Ich erkannte, dass alle das gleiche Garn zu nutzen im Stande waren. Jede Farbe, Dicke und Qualität bedeuteten etwas anderes. Ich will nicht sagen, ob jeder die gleiche Menge davon hatte, denn das würde die Vorstellung der Beeinflussbarkeit von Tod und somit die Existenz von Kismet in starke Konkurrenz treten lassen.
Obwohl ich nicht alles durchschauen konnte, war mir doch aufgefallen, wie dünn im Faden die außerhalb dieses Bildes anerkannten Werte, hier vertreten waren und wie wenig unterteilt. So gab es zum Beispiel nur einen Faden für Freundschaft und Liebe. Hass, Rache, eben alle niederträchtigen Gefühle, die Handlungen nach sich ziehen konnten, waren giftige Grüntöne.
Um Personen und Handlungen zu verbinden, musste nur der Faden der Person mit dem des Gefühls verwoben werden. Simpel.

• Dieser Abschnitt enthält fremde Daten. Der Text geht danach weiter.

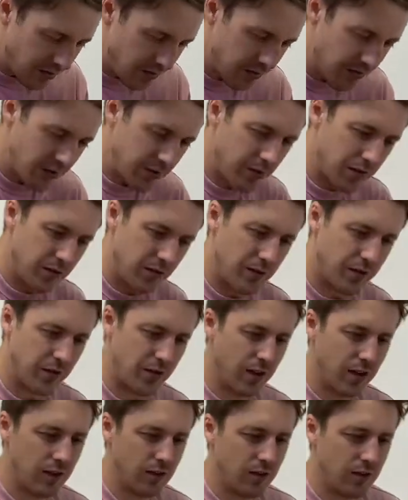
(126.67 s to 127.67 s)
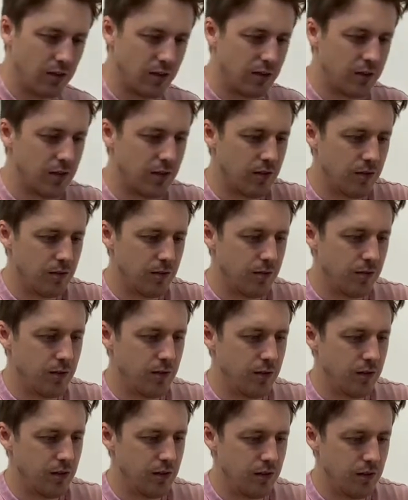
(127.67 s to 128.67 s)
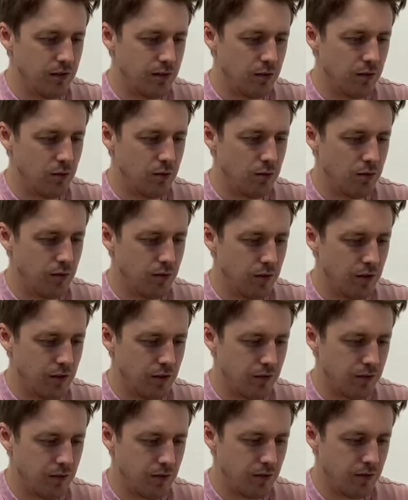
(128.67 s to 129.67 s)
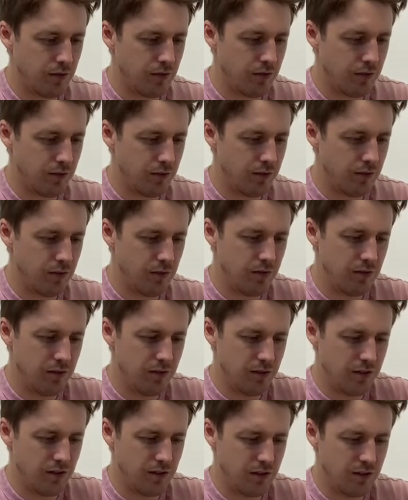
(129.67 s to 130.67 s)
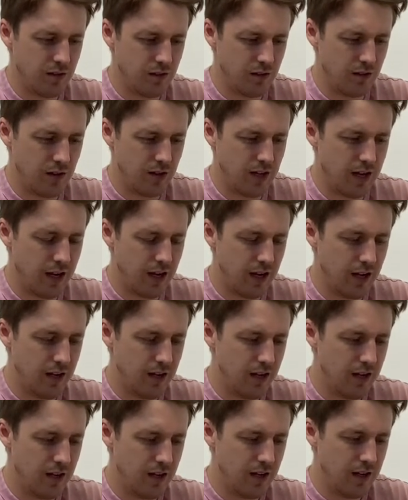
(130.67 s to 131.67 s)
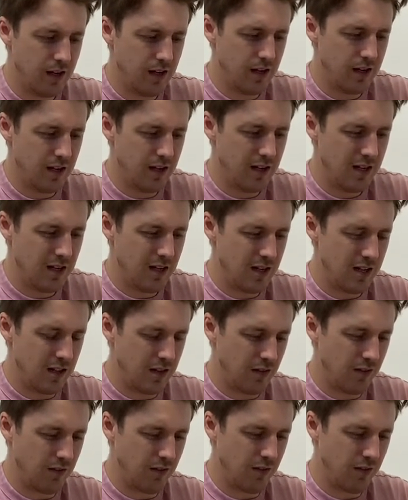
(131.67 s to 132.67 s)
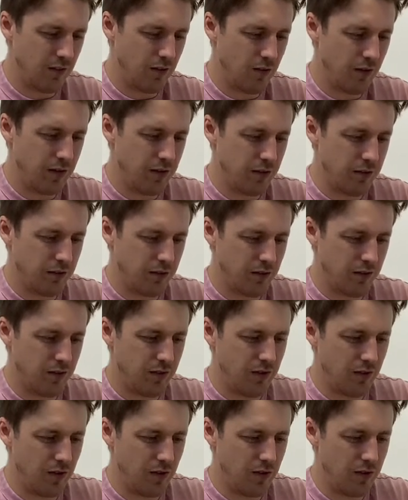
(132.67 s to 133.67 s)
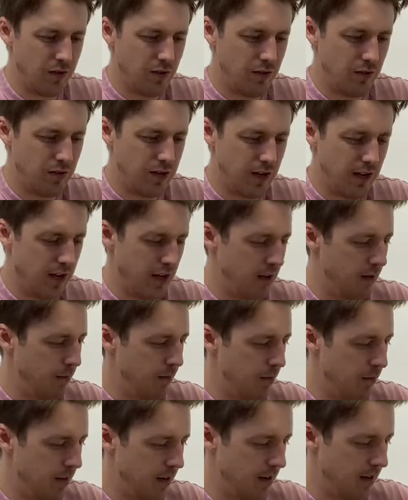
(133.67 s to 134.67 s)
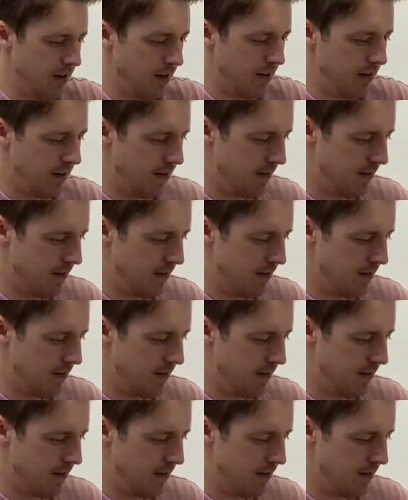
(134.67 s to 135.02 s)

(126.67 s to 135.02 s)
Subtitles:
Dude, see, look, this root is all rotten through. Look at that. The soil's so damp, man.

An solchen Webstühlen, an denen Menschen weinten oder jubelten, fiel mir auf, dass es davon zwei Arten gab: die, die vor ungeplanten Maschen saßen und mit der Schere versuchten, noch das letzte zu retten und die, vor den sich von oben nach unten, bis vor ihren Bauch ein umgekehrtes Geäst ausbreitete, bei dem alle Verzweigungen logisch - wenn auch so kompliziert, wie der Ausweg aus einem großen Irrgarten - unweigerlich auf den Weber zuliefen und eben Trauer oder Freude bedeuteten. Hier unterschied sich der plötzliche Unfalltod des Gatten oder die Lottomillion von der gut durchdachten Sterbehilfe des Onkels oder der lange geplanten Beförderung. Ich verbrachte zwar nur einige Stunden hier, doch mir war plötzlich sehr bewusst, dass wohl jeder dieser Weber schon auf beiden Seiten stand oder stehen würde. Denn eines schien sicher: das Garn war tückisch.

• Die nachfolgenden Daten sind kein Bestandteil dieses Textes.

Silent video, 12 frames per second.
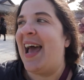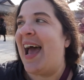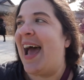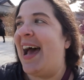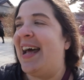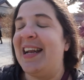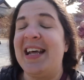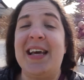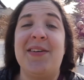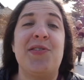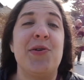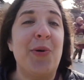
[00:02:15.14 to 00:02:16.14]
And
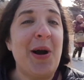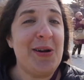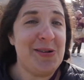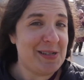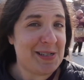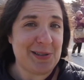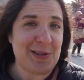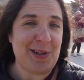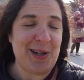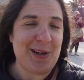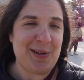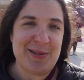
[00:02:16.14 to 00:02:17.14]
if you wear traditional
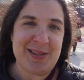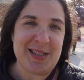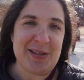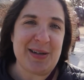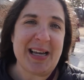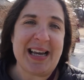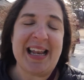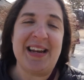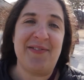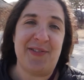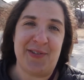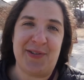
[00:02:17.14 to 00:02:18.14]
clothes, you can get in
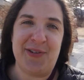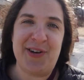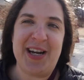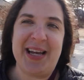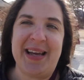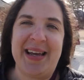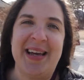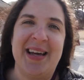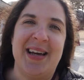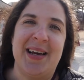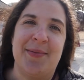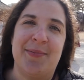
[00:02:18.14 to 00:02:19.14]
for free.
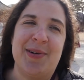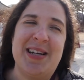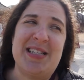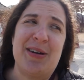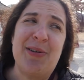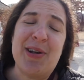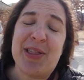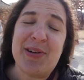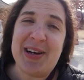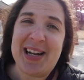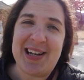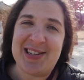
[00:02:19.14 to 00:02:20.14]
It's only
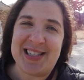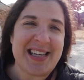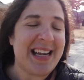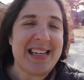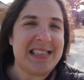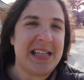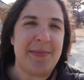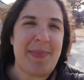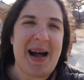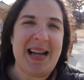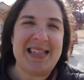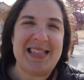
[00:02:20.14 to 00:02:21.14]
$3 to get into the
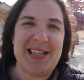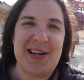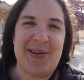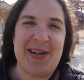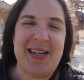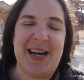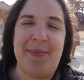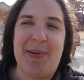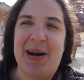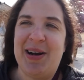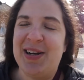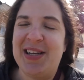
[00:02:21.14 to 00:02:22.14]
palace though, and
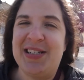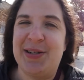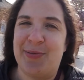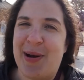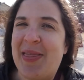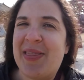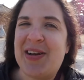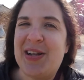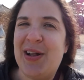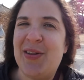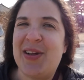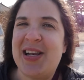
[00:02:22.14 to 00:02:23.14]
apparently to rent the
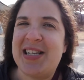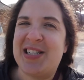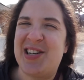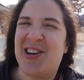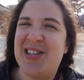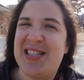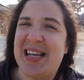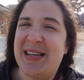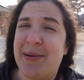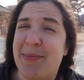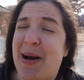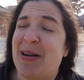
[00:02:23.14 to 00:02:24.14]
clothing it starts at
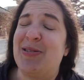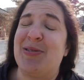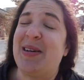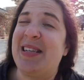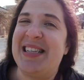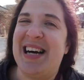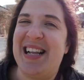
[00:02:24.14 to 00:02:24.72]
about $20.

Ob sie nun aber zum zusammengekauert, an Fingernägeln kauernd auf ihren ungemütlichen Holzhockern saßen und nichts taten oder entspannt und beharrlich Faden für Faden zusammenfügten, war ihnen doch eines gleich: die vergangenen Stunden und Tage waren über dem Webstuhl aufgerollt, verschieden stark, verschieden bunt.
Genau wie der Anfang, war das Ende eines jeden Webstücks ungesäumt, einige Fäden, Möglichkeiten, die sich im Sande verliefen, hingen rechts und links am Webstück hinunter. Angefangen mit einem einzelnen Faden, hing dieser am Ende vom Windhauch bewegt an der Rolle hinunter, während diese in der Decke verschwand und mit einem Plopps das nächste, kleine und noch von Blut verschmierte Wesen auf dem Hocker Platz fand, dem Ort an dem es seine ungezählte Zeit fristen würde, die Ärmchen noch nicht lang genug, alle Funktionen steuern zu können, zunächst würde es passiv bleiben müssen, frei Plätze schien es nicht zu geben. In dieser Fabrik, war erst Feierabend, wenn die Arbeit getan war.

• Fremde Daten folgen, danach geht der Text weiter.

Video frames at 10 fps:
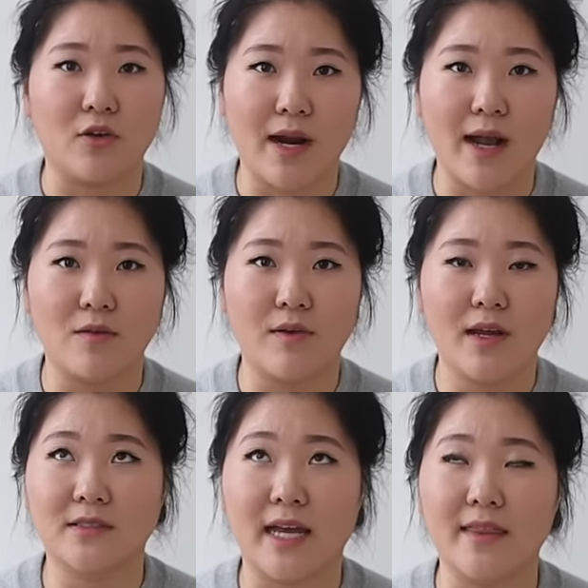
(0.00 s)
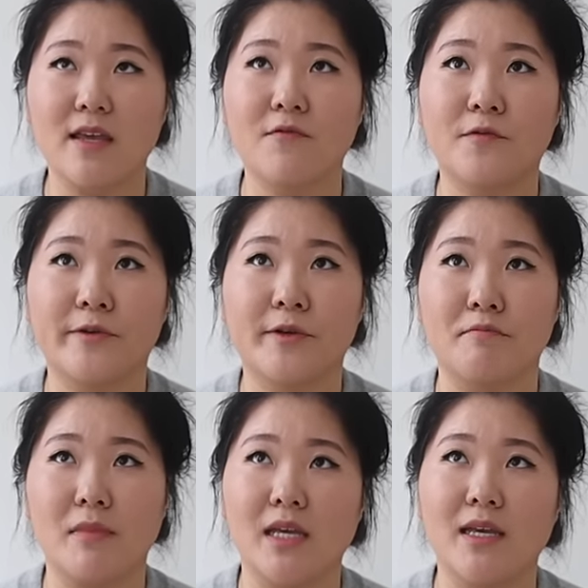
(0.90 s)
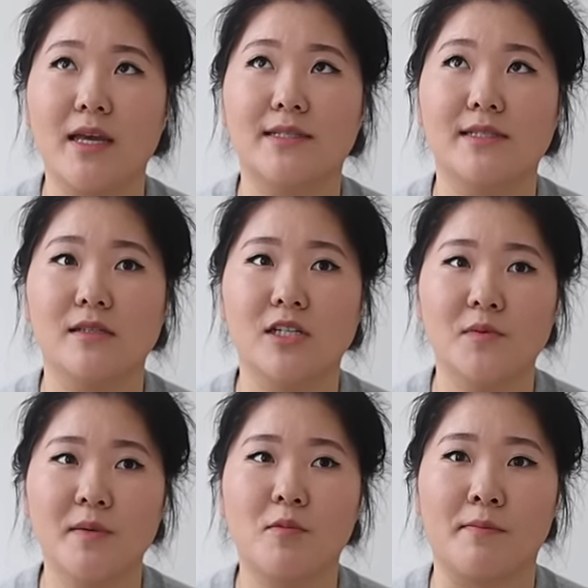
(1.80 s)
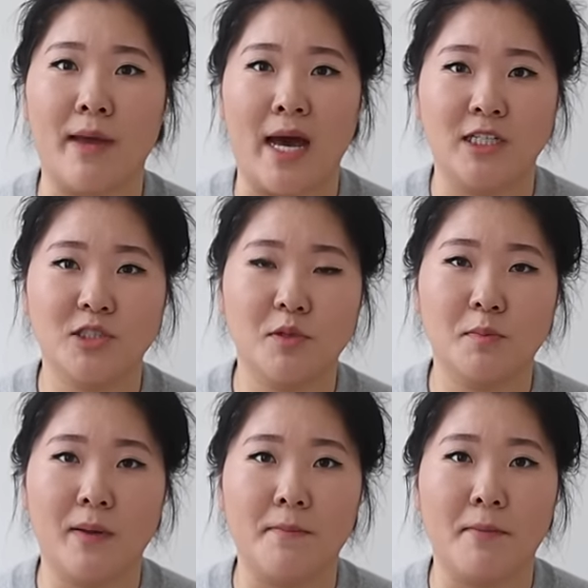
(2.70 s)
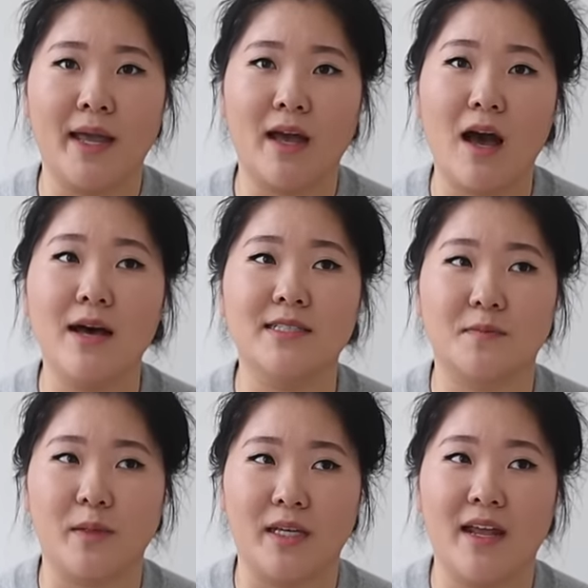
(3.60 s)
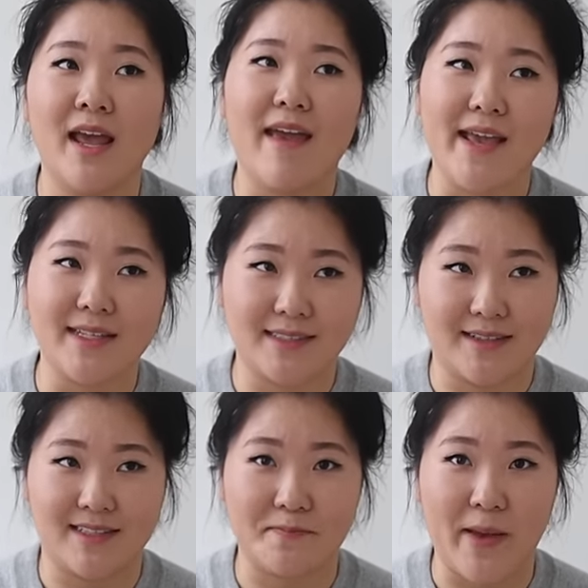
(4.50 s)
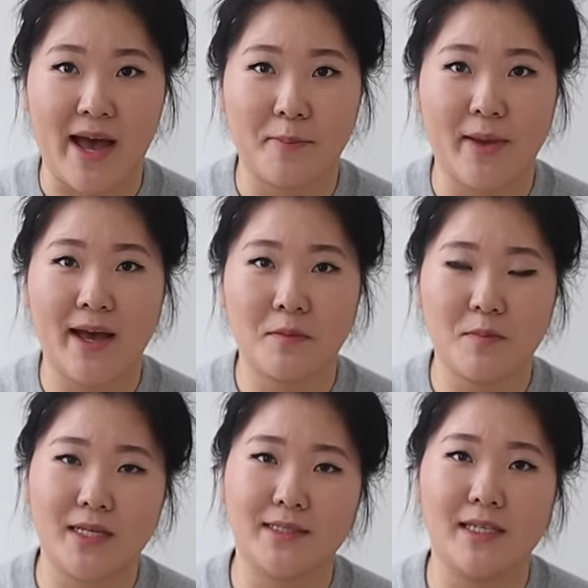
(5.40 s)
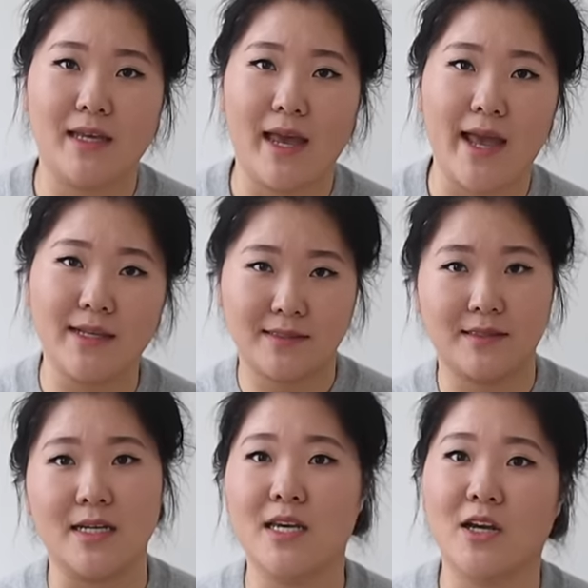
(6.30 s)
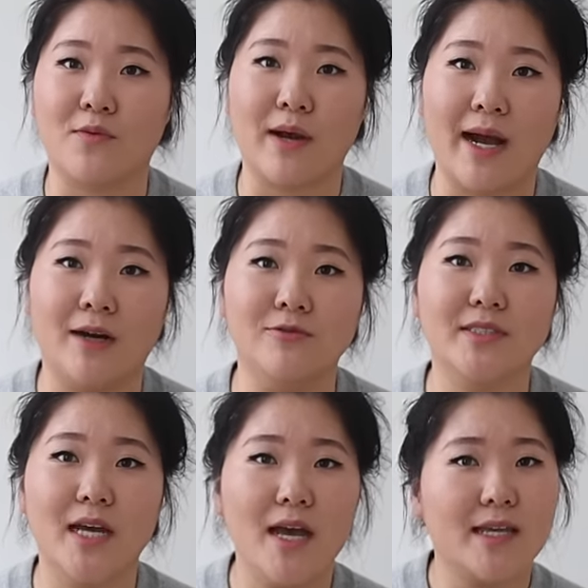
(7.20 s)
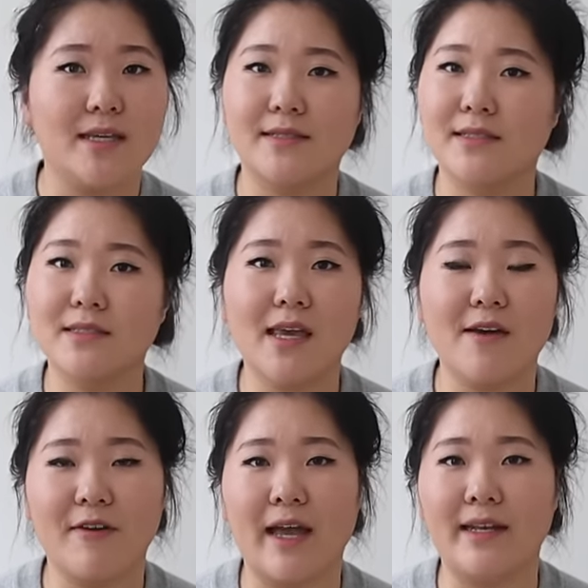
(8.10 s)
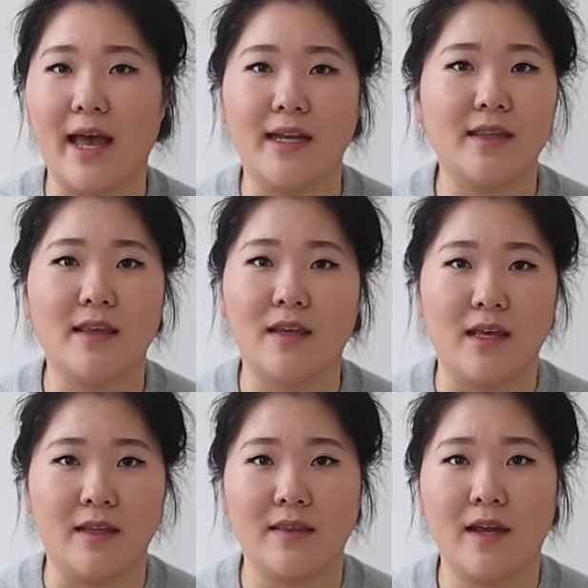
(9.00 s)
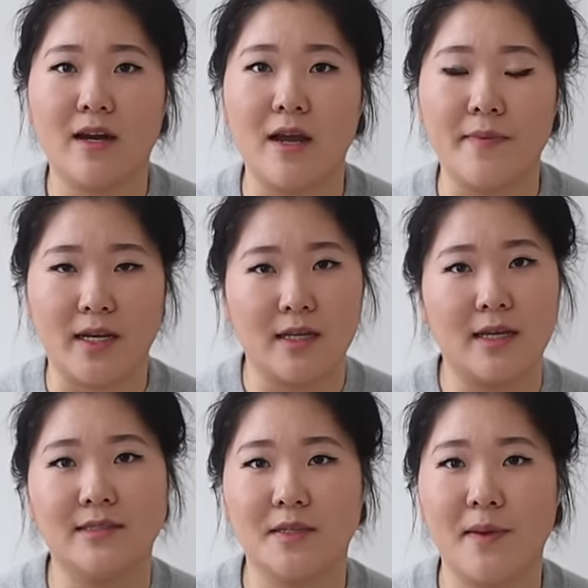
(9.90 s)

ground. So I think for me, it's a little bit more manageable, but my husband hates this backpack because he hates digging around. He says he can't find anything in there and then he ends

Ich wurde abgelenkt und musste plötzlich an Selbsthilfebücher denken, in denen geraten wurde, sich eine Auszeit vom Leben zu nehmen und dadurch, dieses wirklich zu nutzen. Spontan zu sein und auch mal nicht an Morgen zu denken. Als ob!

Es erinnert sich vielleicht noch einer an die Opel-Werbung, auf der das Auto auf Schienen fuhr. Fortwährende Bewegung auf einer Spur bringt so viel Sicherheit. Wie Hunde in der Rennbahn, die dem falschen Hasen folgen. Im Blutrausch gefangen, zum Scheitern verurteilt. Wer einmal den Hasen fängt, rennt nicht mehr. Erfolg ist das Ende von Sehnen und der Anfang von neuen Zielen, nur weil man sich etwas erfüllt, muss das nicht das Ende der Welt sein, aber das muss man wissen.